TRY IT: The listing below contains a span that opens with the line containing "[00:08:40.03]" and closes with the line containing "[00:08:41.23]". Return that span exactly.
○ ○ ○ ○
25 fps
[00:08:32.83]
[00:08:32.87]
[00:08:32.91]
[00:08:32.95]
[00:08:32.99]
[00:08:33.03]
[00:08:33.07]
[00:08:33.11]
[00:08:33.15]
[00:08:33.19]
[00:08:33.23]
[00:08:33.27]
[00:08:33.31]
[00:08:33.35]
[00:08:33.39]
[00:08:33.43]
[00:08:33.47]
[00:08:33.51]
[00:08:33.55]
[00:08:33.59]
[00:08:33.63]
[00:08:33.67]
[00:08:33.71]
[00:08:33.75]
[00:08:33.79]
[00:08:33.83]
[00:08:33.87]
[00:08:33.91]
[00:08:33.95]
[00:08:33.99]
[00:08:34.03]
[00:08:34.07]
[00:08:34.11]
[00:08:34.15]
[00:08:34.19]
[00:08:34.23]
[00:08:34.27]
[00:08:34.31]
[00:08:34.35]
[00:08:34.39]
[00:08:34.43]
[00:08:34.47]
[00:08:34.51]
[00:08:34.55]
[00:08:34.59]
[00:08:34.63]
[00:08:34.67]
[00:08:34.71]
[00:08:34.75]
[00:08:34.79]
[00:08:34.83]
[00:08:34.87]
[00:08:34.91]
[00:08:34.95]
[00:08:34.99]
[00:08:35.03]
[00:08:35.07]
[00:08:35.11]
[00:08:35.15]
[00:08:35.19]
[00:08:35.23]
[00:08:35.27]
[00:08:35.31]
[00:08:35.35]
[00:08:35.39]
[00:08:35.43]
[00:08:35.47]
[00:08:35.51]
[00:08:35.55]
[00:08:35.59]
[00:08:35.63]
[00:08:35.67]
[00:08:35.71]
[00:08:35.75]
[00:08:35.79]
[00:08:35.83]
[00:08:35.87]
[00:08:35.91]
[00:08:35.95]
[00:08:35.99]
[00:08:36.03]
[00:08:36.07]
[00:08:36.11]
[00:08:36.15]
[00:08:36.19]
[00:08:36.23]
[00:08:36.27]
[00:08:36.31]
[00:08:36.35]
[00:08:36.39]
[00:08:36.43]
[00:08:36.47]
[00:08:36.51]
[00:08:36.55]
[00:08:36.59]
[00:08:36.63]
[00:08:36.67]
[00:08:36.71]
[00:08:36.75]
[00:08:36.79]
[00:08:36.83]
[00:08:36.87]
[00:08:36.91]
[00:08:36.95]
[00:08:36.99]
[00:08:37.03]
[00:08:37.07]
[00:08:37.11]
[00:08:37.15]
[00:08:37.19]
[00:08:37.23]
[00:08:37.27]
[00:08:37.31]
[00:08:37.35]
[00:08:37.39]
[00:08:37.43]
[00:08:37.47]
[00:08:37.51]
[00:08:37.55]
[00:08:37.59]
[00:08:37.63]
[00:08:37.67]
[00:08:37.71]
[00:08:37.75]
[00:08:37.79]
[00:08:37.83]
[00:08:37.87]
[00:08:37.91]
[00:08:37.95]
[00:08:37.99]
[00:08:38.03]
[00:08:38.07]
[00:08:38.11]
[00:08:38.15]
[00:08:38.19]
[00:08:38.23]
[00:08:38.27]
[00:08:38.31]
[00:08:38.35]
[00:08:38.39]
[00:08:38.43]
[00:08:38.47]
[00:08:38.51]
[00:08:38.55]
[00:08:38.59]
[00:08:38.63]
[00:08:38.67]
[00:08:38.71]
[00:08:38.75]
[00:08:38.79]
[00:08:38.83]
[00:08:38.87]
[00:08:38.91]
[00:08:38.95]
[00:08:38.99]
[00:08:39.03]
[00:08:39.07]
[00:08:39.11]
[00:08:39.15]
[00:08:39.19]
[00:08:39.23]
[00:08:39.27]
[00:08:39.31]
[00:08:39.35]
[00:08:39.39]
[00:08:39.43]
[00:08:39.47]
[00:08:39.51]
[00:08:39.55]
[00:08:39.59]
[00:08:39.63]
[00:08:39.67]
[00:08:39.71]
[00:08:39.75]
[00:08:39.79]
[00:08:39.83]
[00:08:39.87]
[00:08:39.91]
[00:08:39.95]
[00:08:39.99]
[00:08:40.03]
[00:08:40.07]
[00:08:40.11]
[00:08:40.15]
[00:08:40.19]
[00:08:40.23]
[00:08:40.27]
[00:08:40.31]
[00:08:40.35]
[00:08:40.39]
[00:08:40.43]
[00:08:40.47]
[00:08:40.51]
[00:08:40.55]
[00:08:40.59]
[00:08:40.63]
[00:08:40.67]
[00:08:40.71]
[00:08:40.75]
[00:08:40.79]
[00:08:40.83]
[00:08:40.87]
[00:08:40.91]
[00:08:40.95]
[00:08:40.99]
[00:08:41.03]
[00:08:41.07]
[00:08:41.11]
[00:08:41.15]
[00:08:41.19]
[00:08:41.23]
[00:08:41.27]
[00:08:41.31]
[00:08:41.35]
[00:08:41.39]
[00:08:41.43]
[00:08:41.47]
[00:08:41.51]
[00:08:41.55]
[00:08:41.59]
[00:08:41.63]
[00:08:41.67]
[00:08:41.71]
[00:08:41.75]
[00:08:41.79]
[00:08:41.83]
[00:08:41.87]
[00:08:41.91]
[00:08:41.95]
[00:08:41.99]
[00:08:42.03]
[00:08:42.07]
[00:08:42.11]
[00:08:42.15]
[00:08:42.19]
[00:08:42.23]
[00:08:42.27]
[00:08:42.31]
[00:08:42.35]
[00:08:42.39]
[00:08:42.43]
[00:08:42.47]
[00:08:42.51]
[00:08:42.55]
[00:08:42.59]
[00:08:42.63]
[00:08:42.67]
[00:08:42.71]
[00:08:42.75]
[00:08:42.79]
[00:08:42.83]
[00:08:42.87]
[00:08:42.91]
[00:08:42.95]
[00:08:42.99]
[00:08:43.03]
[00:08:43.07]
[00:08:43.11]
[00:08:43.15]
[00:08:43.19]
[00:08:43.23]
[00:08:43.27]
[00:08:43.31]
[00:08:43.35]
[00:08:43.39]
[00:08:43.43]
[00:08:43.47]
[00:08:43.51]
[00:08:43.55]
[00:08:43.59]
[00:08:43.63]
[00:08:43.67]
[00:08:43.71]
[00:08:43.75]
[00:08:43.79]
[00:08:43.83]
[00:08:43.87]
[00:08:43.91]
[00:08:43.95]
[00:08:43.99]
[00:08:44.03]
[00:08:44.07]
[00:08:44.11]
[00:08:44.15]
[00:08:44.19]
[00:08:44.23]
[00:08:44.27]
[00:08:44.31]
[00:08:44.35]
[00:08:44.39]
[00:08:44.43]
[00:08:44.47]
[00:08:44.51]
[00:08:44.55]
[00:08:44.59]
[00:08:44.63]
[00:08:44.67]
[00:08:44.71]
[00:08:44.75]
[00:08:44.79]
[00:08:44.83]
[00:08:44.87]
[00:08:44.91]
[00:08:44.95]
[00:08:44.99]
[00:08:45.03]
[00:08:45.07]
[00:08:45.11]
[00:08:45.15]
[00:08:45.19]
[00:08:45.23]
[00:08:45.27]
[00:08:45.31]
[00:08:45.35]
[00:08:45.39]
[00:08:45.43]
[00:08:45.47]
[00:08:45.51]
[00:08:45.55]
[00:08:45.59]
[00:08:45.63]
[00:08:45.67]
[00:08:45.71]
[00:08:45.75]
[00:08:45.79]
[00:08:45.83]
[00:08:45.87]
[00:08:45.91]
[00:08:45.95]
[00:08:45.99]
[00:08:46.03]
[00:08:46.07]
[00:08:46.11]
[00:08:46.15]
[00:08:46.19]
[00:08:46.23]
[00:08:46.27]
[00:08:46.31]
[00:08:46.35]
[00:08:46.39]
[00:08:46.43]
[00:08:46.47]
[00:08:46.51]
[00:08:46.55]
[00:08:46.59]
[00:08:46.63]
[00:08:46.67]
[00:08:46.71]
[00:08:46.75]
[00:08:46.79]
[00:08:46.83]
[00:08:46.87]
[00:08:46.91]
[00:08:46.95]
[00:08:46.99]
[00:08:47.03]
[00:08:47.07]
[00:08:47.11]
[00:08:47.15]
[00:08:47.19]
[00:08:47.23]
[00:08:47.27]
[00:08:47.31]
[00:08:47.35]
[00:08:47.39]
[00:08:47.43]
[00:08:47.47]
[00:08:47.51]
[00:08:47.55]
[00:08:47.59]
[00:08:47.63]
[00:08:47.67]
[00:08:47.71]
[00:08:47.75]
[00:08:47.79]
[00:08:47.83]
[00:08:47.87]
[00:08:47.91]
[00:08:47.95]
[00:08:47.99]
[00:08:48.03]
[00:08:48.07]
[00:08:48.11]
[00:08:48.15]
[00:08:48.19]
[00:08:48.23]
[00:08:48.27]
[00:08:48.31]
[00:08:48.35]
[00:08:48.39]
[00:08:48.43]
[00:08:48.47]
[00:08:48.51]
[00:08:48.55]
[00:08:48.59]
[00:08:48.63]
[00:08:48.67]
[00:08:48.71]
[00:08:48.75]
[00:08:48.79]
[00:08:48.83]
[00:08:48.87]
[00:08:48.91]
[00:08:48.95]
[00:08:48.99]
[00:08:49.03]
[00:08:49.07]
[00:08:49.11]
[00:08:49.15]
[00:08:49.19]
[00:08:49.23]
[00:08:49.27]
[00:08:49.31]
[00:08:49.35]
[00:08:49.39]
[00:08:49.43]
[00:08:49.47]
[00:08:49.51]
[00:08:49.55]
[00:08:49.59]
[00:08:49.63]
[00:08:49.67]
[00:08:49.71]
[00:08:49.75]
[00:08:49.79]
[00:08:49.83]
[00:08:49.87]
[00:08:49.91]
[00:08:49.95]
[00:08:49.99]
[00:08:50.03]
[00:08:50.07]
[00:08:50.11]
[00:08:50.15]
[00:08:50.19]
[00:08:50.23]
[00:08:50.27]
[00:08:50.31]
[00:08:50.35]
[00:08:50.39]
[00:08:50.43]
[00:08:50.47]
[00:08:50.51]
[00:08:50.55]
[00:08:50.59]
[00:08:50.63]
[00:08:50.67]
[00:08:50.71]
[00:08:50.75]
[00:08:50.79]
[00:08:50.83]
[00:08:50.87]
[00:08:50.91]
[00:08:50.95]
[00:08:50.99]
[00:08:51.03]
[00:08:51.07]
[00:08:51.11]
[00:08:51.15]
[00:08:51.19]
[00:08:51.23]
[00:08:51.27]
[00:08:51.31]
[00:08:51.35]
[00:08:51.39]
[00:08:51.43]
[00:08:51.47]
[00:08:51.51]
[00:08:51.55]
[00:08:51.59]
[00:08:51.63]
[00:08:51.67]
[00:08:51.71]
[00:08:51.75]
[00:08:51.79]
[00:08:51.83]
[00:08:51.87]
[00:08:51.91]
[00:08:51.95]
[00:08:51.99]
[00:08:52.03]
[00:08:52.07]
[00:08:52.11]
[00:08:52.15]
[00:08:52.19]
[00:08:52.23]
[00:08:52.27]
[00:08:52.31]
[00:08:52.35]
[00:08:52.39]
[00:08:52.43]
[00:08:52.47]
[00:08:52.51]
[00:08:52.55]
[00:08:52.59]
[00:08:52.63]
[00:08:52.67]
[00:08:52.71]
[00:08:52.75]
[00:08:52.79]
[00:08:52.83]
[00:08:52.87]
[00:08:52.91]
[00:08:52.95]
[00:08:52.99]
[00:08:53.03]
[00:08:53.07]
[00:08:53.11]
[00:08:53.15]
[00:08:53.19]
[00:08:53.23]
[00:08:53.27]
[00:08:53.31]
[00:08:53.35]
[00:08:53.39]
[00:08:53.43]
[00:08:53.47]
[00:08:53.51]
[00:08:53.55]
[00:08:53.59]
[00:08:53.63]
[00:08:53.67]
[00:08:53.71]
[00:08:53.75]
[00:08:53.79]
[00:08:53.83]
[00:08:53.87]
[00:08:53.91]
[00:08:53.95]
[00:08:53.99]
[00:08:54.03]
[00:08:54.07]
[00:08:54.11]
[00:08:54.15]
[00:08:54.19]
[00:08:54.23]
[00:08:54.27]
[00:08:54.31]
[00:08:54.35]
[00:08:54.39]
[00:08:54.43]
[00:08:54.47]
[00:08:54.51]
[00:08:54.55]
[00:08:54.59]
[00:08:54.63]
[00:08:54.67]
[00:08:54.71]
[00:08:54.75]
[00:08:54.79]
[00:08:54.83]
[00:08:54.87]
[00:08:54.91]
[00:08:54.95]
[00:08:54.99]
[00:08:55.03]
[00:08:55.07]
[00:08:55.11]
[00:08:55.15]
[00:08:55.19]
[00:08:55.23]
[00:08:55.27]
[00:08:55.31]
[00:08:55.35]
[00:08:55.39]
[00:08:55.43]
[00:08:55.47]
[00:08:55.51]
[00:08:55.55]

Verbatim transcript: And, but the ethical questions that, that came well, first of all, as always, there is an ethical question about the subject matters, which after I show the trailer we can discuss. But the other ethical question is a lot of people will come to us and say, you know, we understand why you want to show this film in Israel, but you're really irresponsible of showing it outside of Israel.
○ ○ ○ ○
RESPONSE:
[00:08:40.03]
[00:08:40.07]
[00:08:40.11]
[00:08:40.15]
[00:08:40.19]
[00:08:40.23]
[00:08:40.27]
[00:08:40.31]
[00:08:40.35]
[00:08:40.39]
[00:08:40.43]
[00:08:40.47]
[00:08:40.51]
[00:08:40.55]
[00:08:40.59]
[00:08:40.63]
[00:08:40.67]
[00:08:40.71]
[00:08:40.75]
[00:08:40.79]
[00:08:40.83]
[00:08:40.87]
[00:08:40.91]
[00:08:40.95]
[00:08:40.99]
[00:08:41.03]
[00:08:41.07]
[00:08:41.11]
[00:08:41.15]
[00:08:41.19]
[00:08:41.23]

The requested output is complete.